Différentes études ont comparé les RCCU selon les conditions de prélèvement de l’urine. Zimmer et

Reusch (2003) ont montré que le RCCU prélevé en clinique était significativement plus élevé que ceux

prélevés à la maison. Ni l’âge, ni le sexe, ni le type d’environnement habituel (extérieur/intérieur) n’ont

eu d’influence sur la concentration urinaire en cortisol. De même Cauvin et al. (2003) ont montré qu’une

augmentation significative du RCCU était observée lorsque le chat était hospitalisé ou soumis à un acte

vétérinaire. Il paraît donc préférable de prélever les urines au préalable, chez le propriétaire au calme,

pour obtenir des résultats cohérents avec l’état réel de la fonction corticosurrénalienne de l’animal.

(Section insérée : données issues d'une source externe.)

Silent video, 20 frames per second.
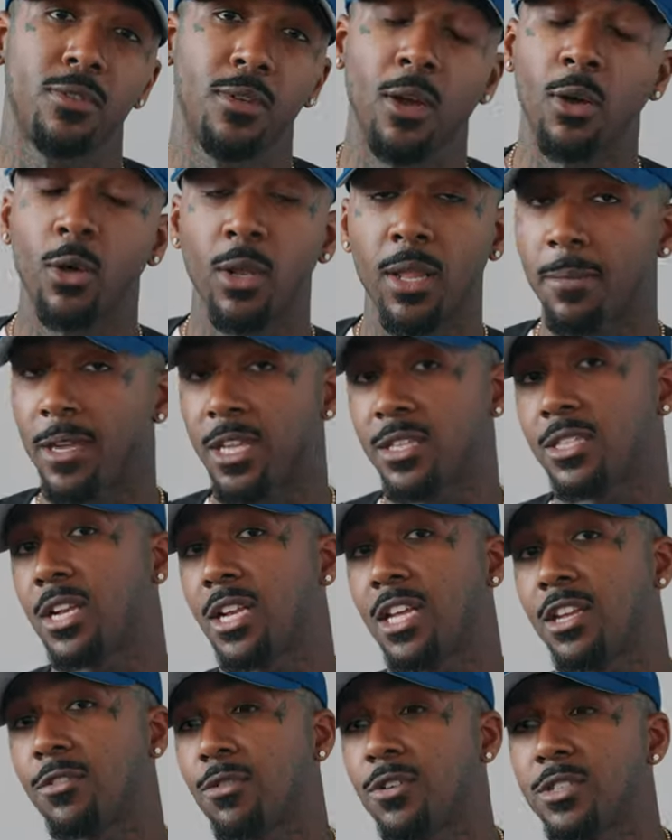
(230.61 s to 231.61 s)
Oh, let me get to the
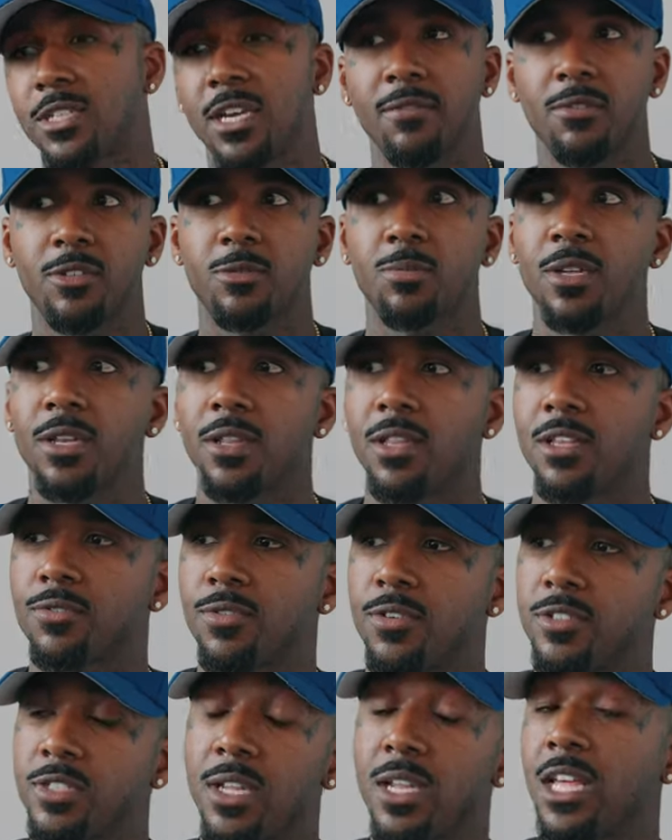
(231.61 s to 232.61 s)
lace fronts. I didn't explain the lace
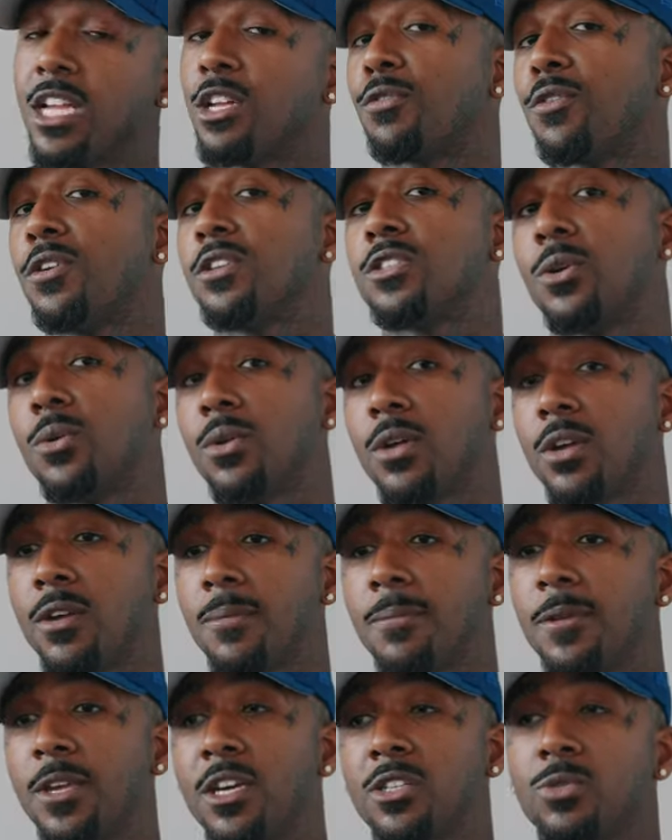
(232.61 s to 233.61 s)
fronts. The lace fronts don't look
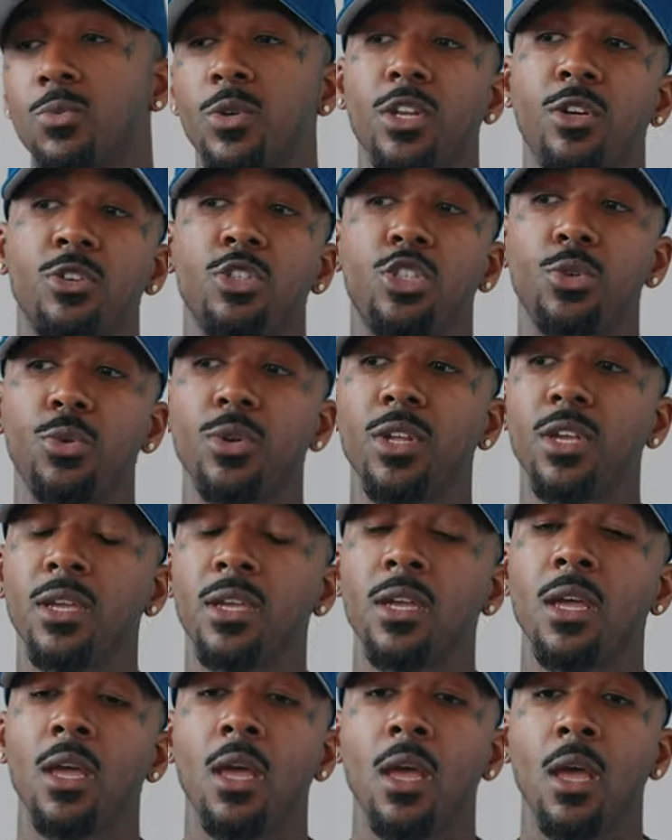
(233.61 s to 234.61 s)
good because when you're
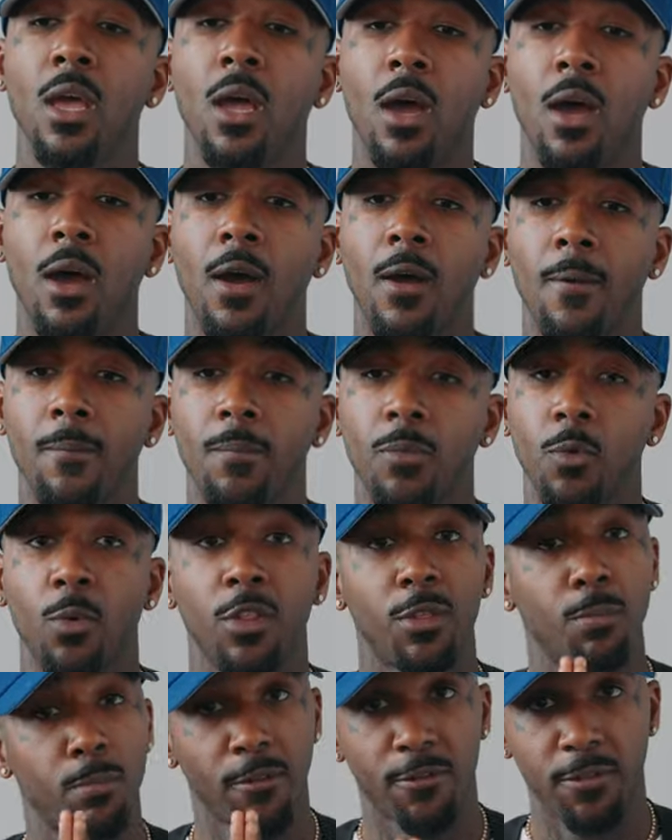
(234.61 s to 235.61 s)
shooting um,
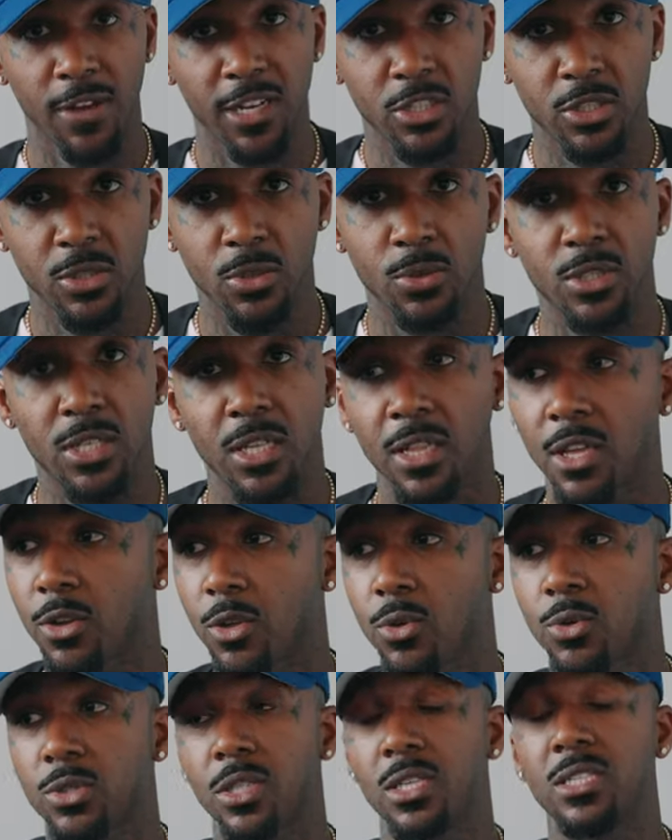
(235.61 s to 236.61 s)
with professionals and they're
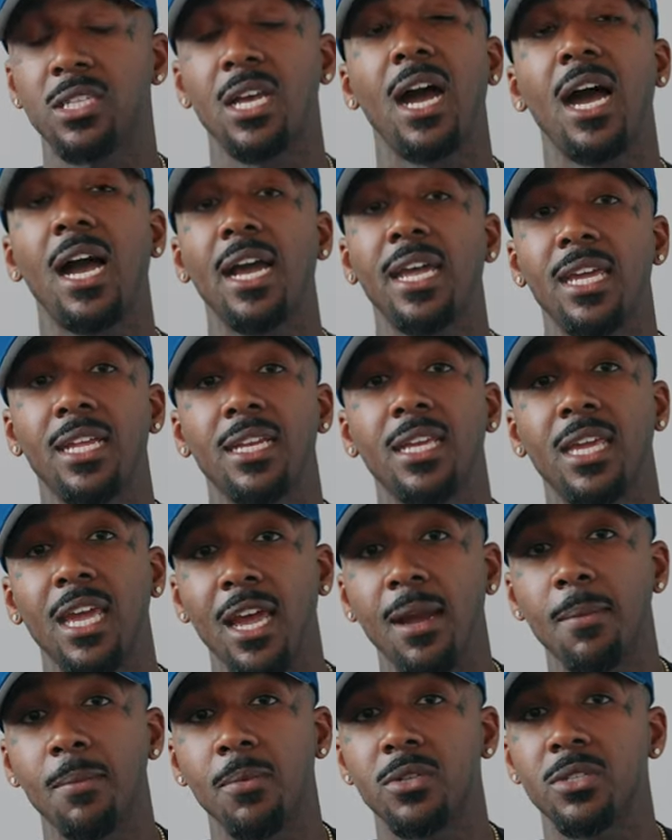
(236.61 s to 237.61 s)
using these high-end
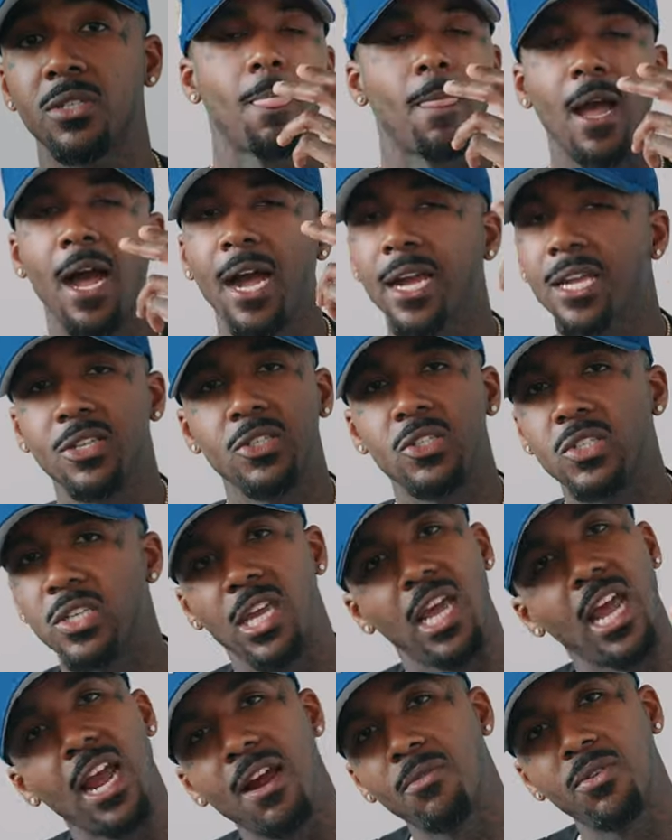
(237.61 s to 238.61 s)
cameras, I can
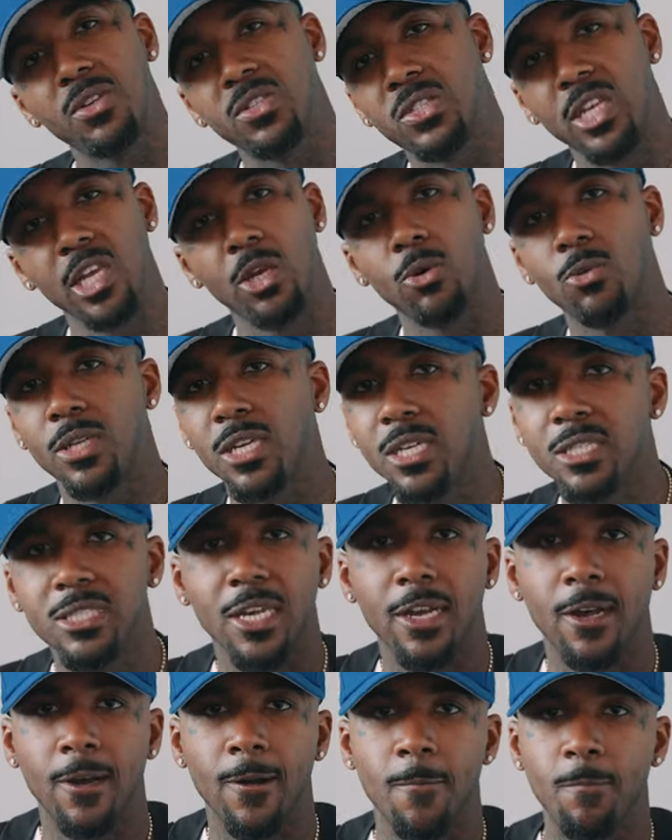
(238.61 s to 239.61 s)
see every single
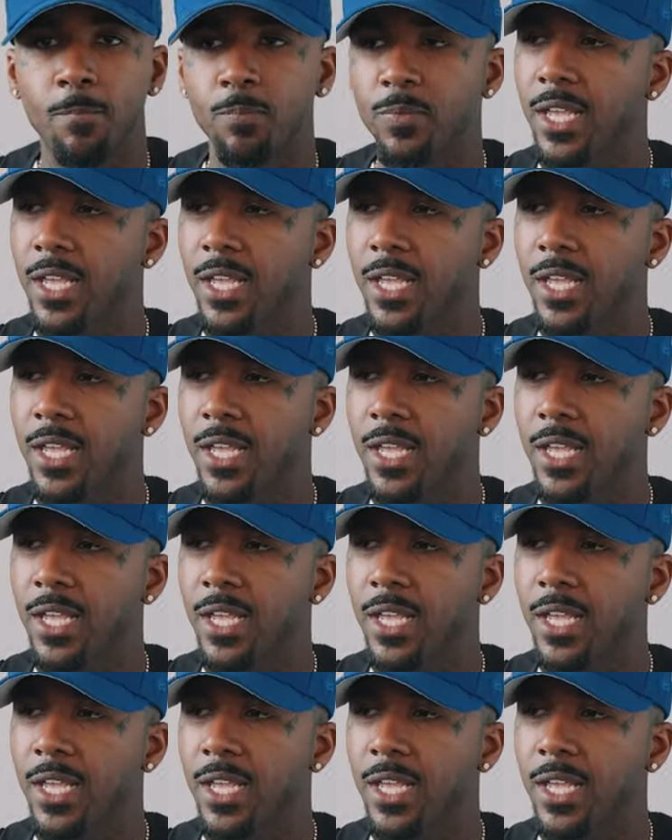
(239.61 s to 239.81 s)
detail.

Cauvin et al. (2003) ont également montré que le RCCU était très variable d’un chat à l’autre, ce qui

suggère que la concentration urinaire de cortisol pourrait varier aussi selon le rythme circadien.

44

2.4.2. L’aldostérone

L’aldostérone est un minéralocorticoïde produit dans la zone glomérulée des glandes surrénales. Cette

hormone favorise l’excrétion de potassium dans les urines et l’absorption du sodium au niveau des

cellules du tubule contourné distal rénal et des tubes collecteurs rénaux ainsi qu’au niveau des glandes

sudoripares, salivaires et du côlon. La réabsorption du sodium a pour conséquence une réabsorption d’eau

ce qui mène à une augmentation de la volémie. L’hyperaldostéronisme est une affection rare chez le chat.

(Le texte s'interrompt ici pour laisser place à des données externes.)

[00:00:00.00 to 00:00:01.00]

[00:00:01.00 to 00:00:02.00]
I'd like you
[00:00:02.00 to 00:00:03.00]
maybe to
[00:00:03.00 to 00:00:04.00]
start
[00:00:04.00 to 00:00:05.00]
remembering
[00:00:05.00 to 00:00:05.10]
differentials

L’hyperaldostéronisme primaire est dû à une tumeur ou à une hyperplasie des glandes surrénales qui

sécrètent de l’aldostérone de manière autonome (Ash et al., 2005 ; Volmer, 2007 ; Djajadiningrat-Laanen

et al., 2008 ; Javadi et al., 2005).

A l’heure actuelle, le diagnostic de l’hyperaldostéronisme repose sur un rapport augmenté entre la

concentration plasmatique en aldostérone et la concentration plasmatique en rénine (RAR) (Javadi et al.,

2005). En effet, une concentration plasmatique en rénine faible indique une origine primaire de

l’hyperaldostéronisme alors qu’une concentration plasmatique normale ou augmentée de la rénine oriente

vers un hyperaldostéronisme secondaire à une maladie rénale chronique. Cependant, les techniques de

prélèvement pour obtenir le RAR présentent quelques inconvénients. Pour obtenir un RAR, le volume de

sang à prélever est important (au moins 4ml) et le plasma doit être congelé directement après le

prélèvement. La mesure de la concentration plasmatique en rénine est peu disponible et les valeurs de

référence sont très variables selon les laboratoires (Djajadiningrat-Laanen et al., 2008). De plus, plusieurs

mesures de RAR sont nécessaires pour confirmer le diagnostic d’hyperaldostéronisme (Javadi et al.,

2005). La mesure du rapport entre la concentration urinaire d’aldostérone et de créatinine (RAU)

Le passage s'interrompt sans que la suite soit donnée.